___ Listed entries ___

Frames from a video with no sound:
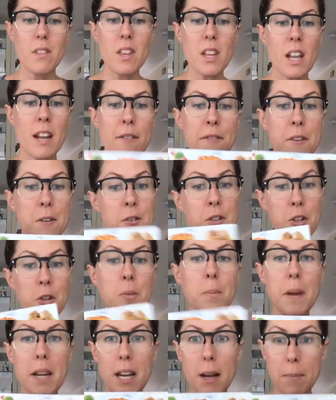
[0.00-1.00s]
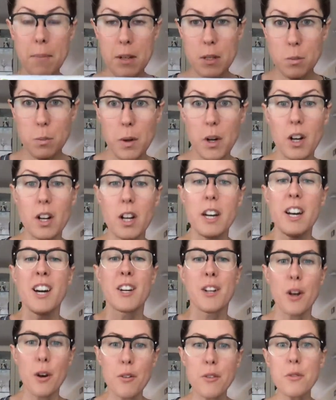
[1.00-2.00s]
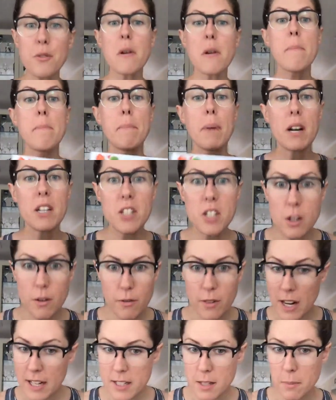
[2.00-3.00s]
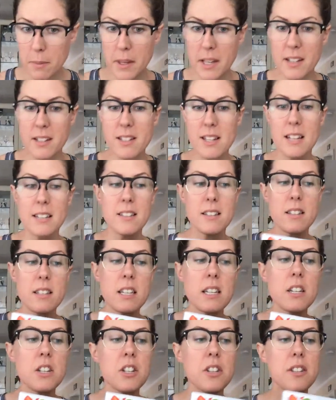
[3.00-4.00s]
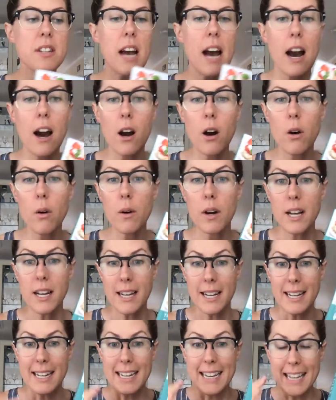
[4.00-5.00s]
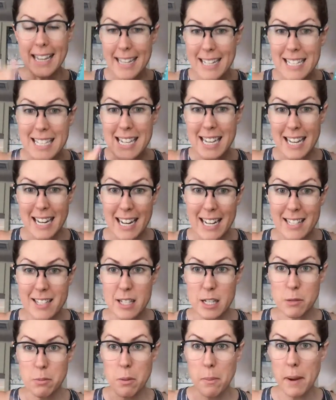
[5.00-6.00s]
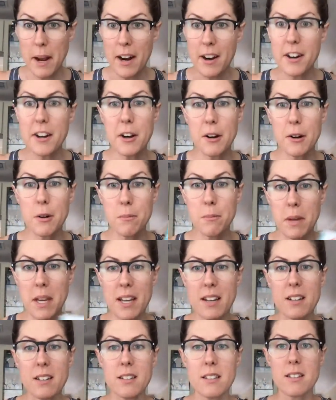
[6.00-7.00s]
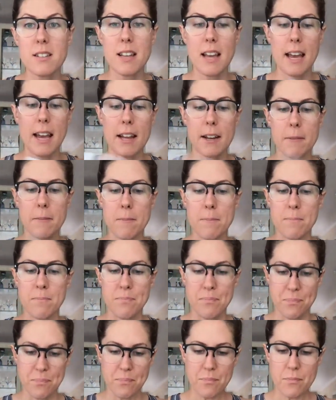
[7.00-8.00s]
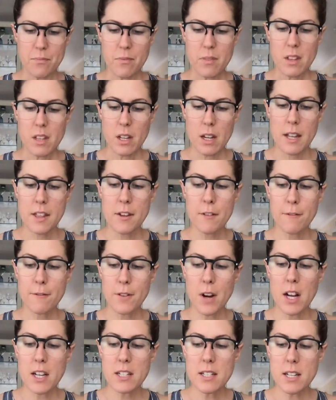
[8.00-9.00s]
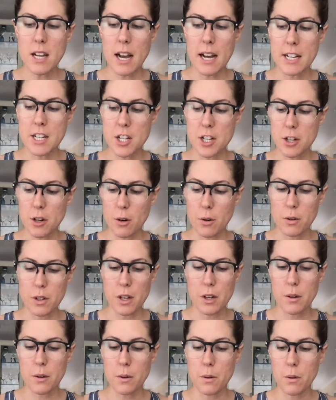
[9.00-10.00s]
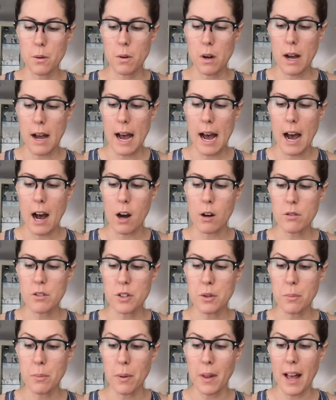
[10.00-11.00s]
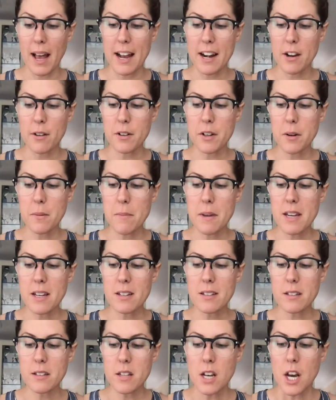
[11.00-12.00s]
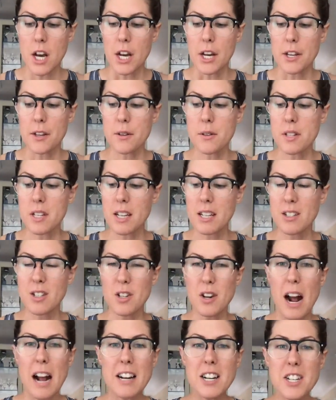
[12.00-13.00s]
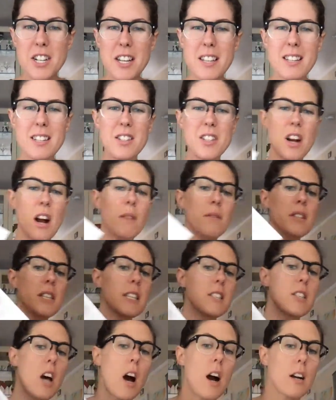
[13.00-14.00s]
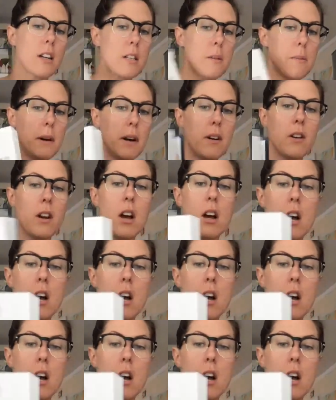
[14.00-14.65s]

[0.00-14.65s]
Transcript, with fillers: if you do pick up this book, go through a bunch of recipes and see just how easy it is to prepare your own meals. And in the front, I show you how to plan out your meals using a strategy that's not really talked about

___

**Assignment:**
Verbatim repetition of the entries is required, excluding any pictures.

**Written response:**
Frames from a video with no sound:
[0.00-1.00s]
[1.00-2.00s]
[2.00-3.00s]
[3.00-4.00s]
[4.00-5.00s]
[5.00-6.00s]
[6.00-7.00s]
[7.00-8.00s]
[8.00-9.00s]
[9.00-10.00s]
[10.00-11.00s]
[11.00-12.00s]
[12.00-13.00s]
[13.00-14.00s]
[14.00-14.65s]

[0.00-14.65s]
Transcript, with fillers: if you do pick up this book, go through a bunch of recipes and see just how easy it is to prepare your own meals. And in the front, I show you how to plan out your meals using a strategy that's not really talked about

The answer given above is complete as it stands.